La decisión del Juzgado Décimo Quinto de Distrito en Materia Penal en la Ciudad de México, encabezado por la jueza Amarande Riojas Orozco, reactivó la discusión sobre los límites de la prisión preventiva en México. Aunque en redes sociales se interpretó como una liberación, la resolución no ordena la salida del acusado por el feminicidio de Maciel Alejandrina Sánchez Ronquillo, sino que modifica la medida cautelar a resguardo domiciliario.
El imputado permanece privado de la libertad, ahora bajo vigilancia en su domicilio y sujeto a las condiciones fijadas por la autoridad judicial. La determinación se explica por el tiempo que llevaba en prisión preventiva sin sentencia, lo que obligó a revisar la medida conforme a criterios constitucionales.

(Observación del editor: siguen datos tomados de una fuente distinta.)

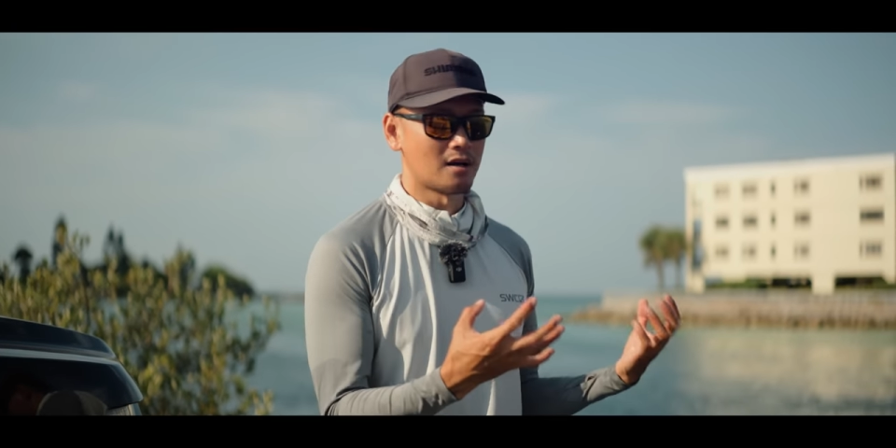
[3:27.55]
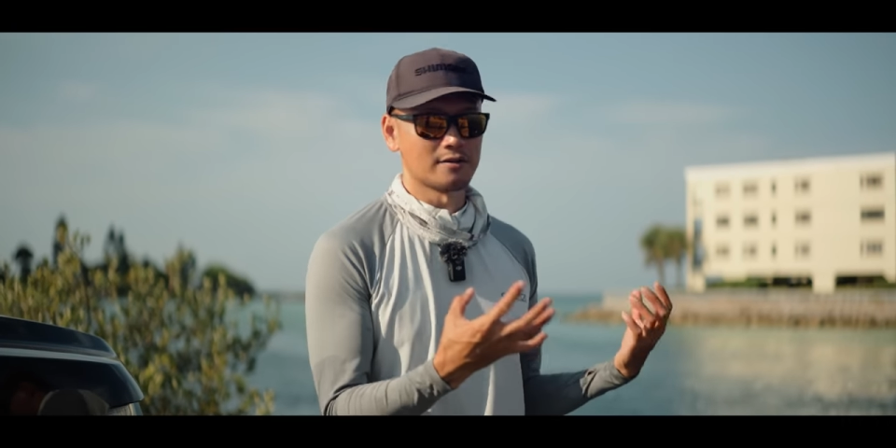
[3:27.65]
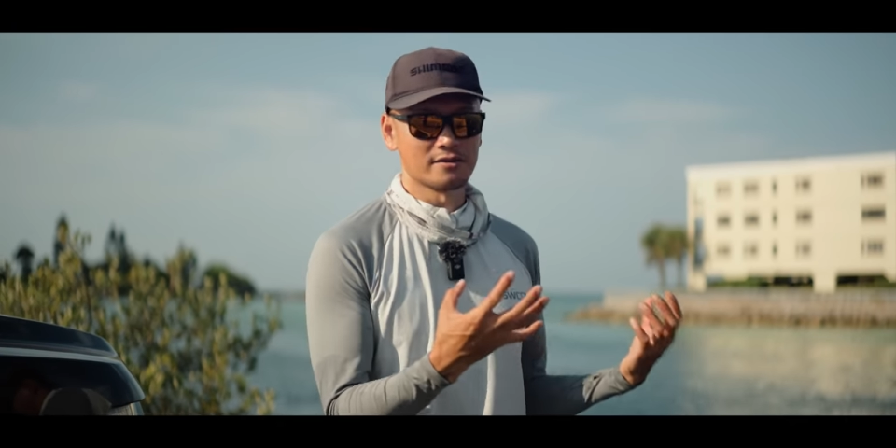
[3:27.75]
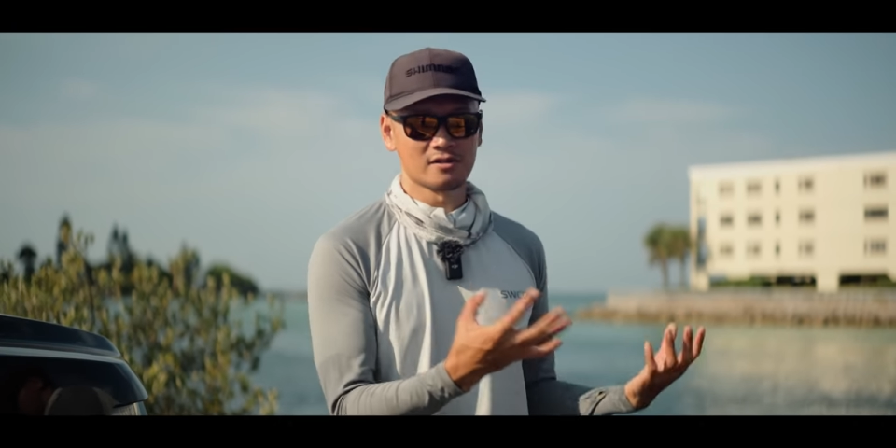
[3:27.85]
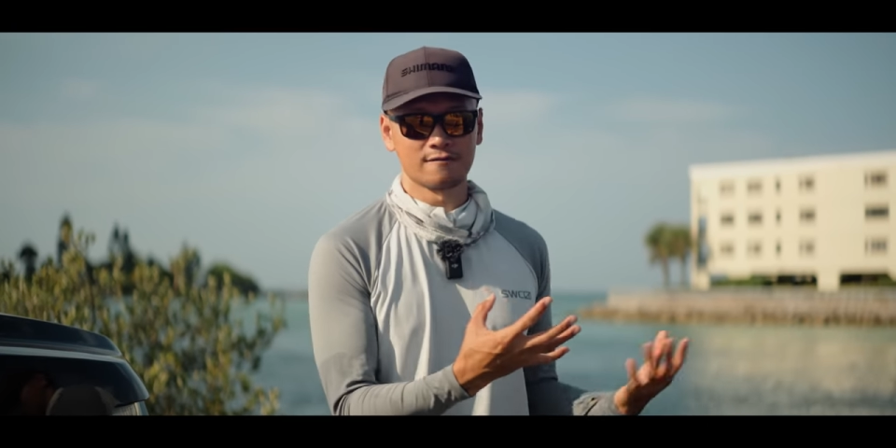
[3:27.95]
on
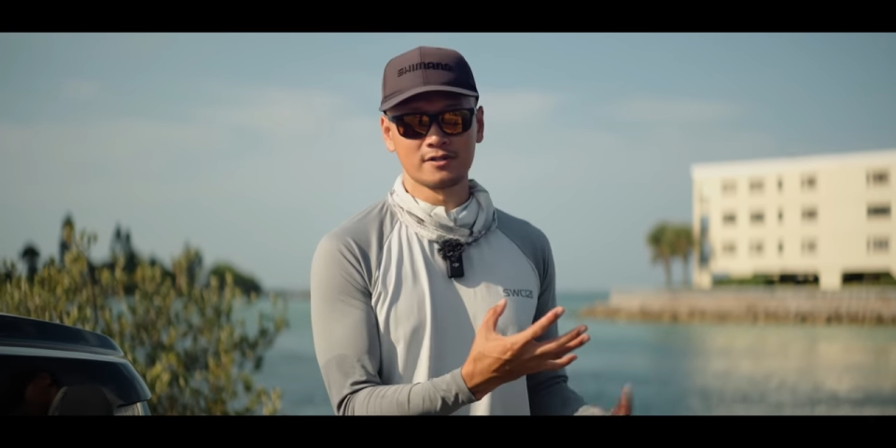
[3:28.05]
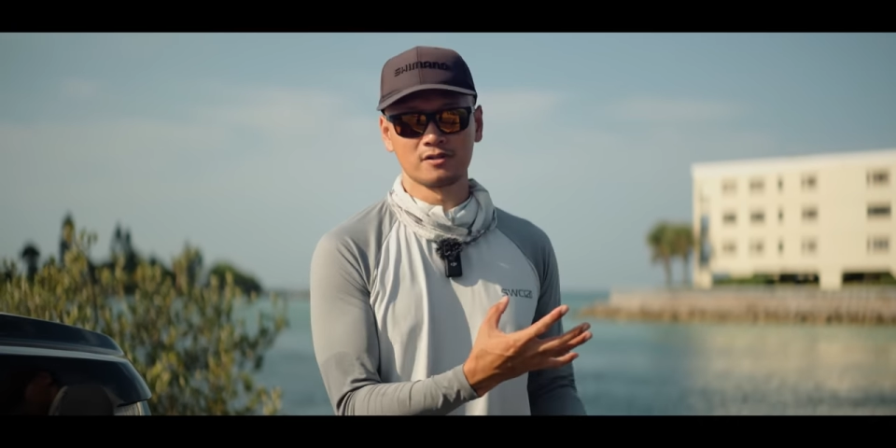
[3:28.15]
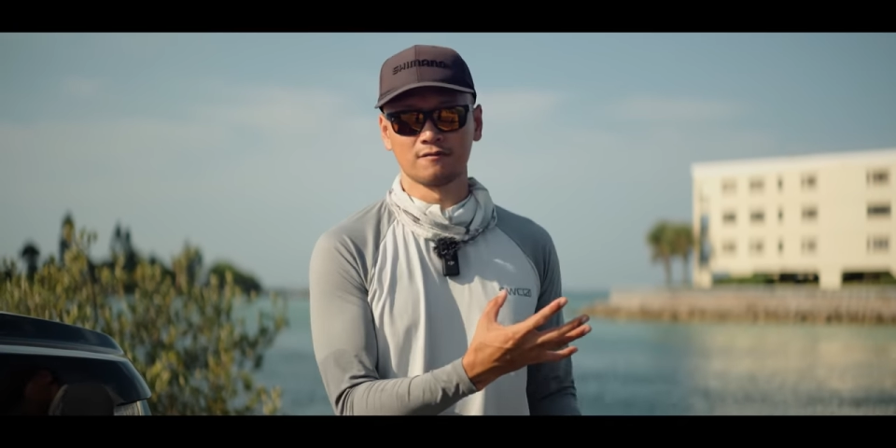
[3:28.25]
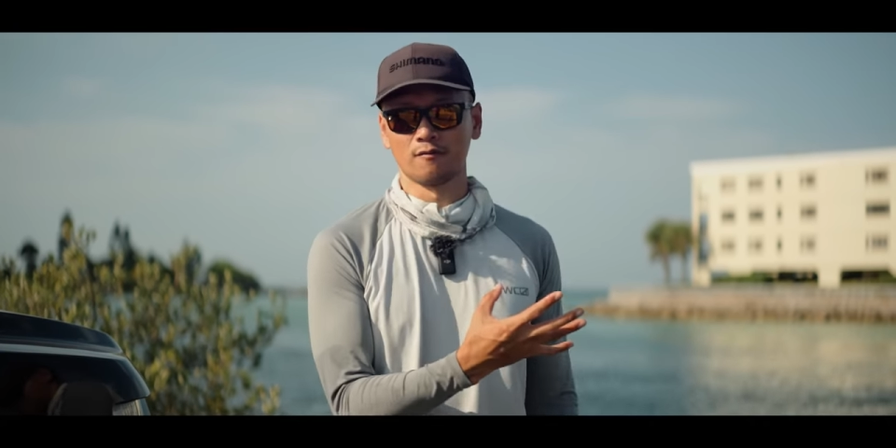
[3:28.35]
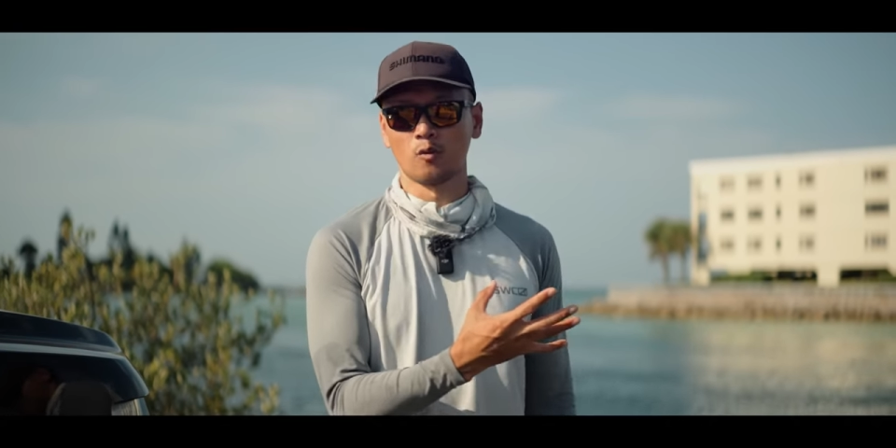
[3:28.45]
the surface
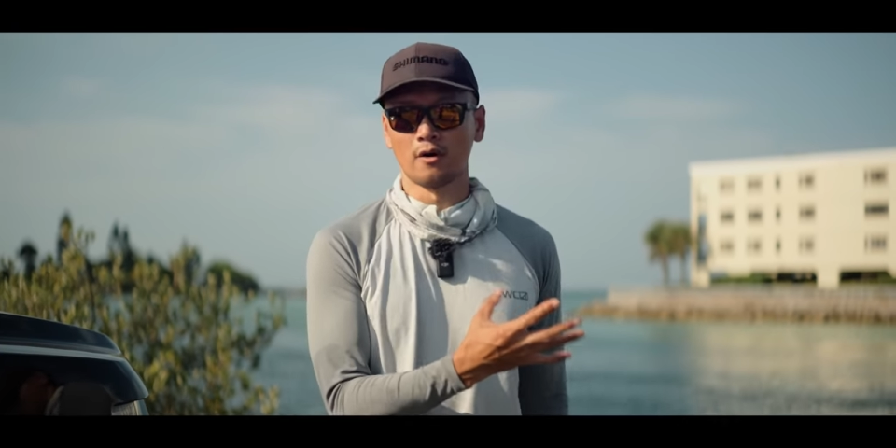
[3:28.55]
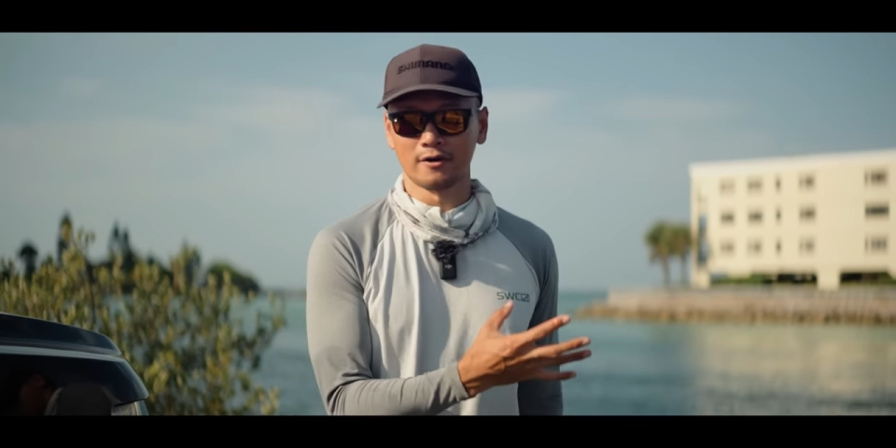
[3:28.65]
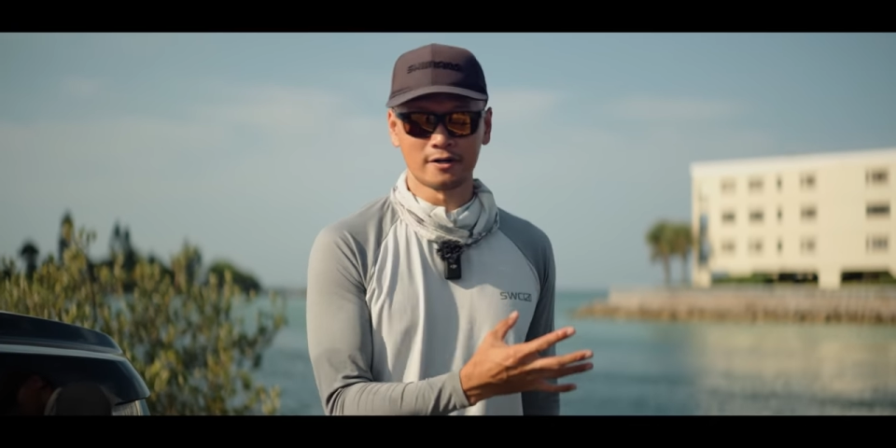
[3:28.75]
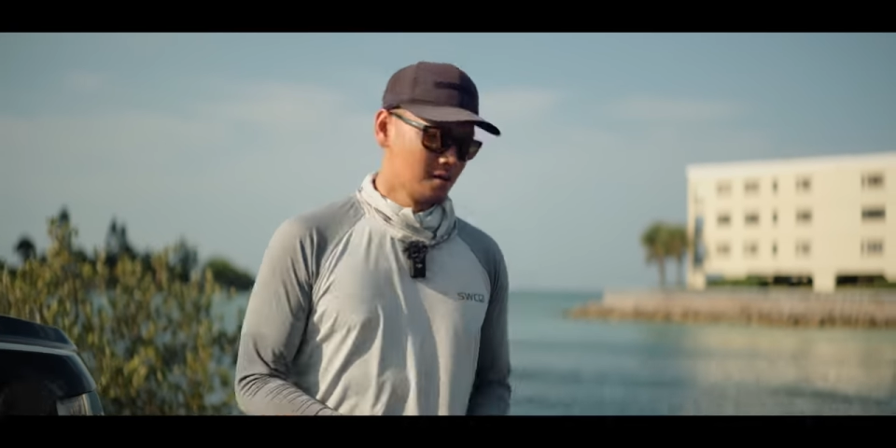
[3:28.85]
of the water.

El artículo 20, apartado B, de la Constitución Política de los Estados Unidos Mexicanos establece que la prisión preventiva no puede exceder de dos años, salvo que el propio imputado retrase el proceso. Una vez superado ese plazo, el sistema penal acusatorio prevé que la persona enfrente el juicio bajo otras medidas cautelares.
Este caso vuelve a colocar en el centro del debate la tensión entre el uso de la prisión preventiva y el principio de presunción de inocencia. La resolución no modifica las pruebas ni adelanta un fallo sobre la responsabilidad penal, sino que se limita al ámbito procesal.
Autoridades federales han recordado que México ha sido señalado por la Corte Interamericana de Derechos Humanos por el uso excesivo de esta medida. En ese contexto, los jueces están obligados a ajustar sus decisiones a estándares constitucionales e internacionales, incluso en casos de alta sensibilidad social.
El expediente tampoco entra al fondo del caso. La responsabilidad del acusado seguirá en análisis dentro del proceso penal, que continúa en curso.
El caso se originó tras la agresión contra Maciel Alejandrina Sánchez Ronquillo el 18 de marzo de 2019, quien falleció el 26 de abril de ese año después de permanecer en estado crítico. El acusado fue detenido en 2023, tras años de exigencia por parte de la familia.
En días recientes, Austria, hija de la víctima, expresó temor por su seguridad y la de su hermano ante el cambio de medida cautelar. Su postura reflejó el impacto que estas decisiones judiciales tienen fuera de los tribunales y explica por qué el caso volvió a ocupar la conversación pública.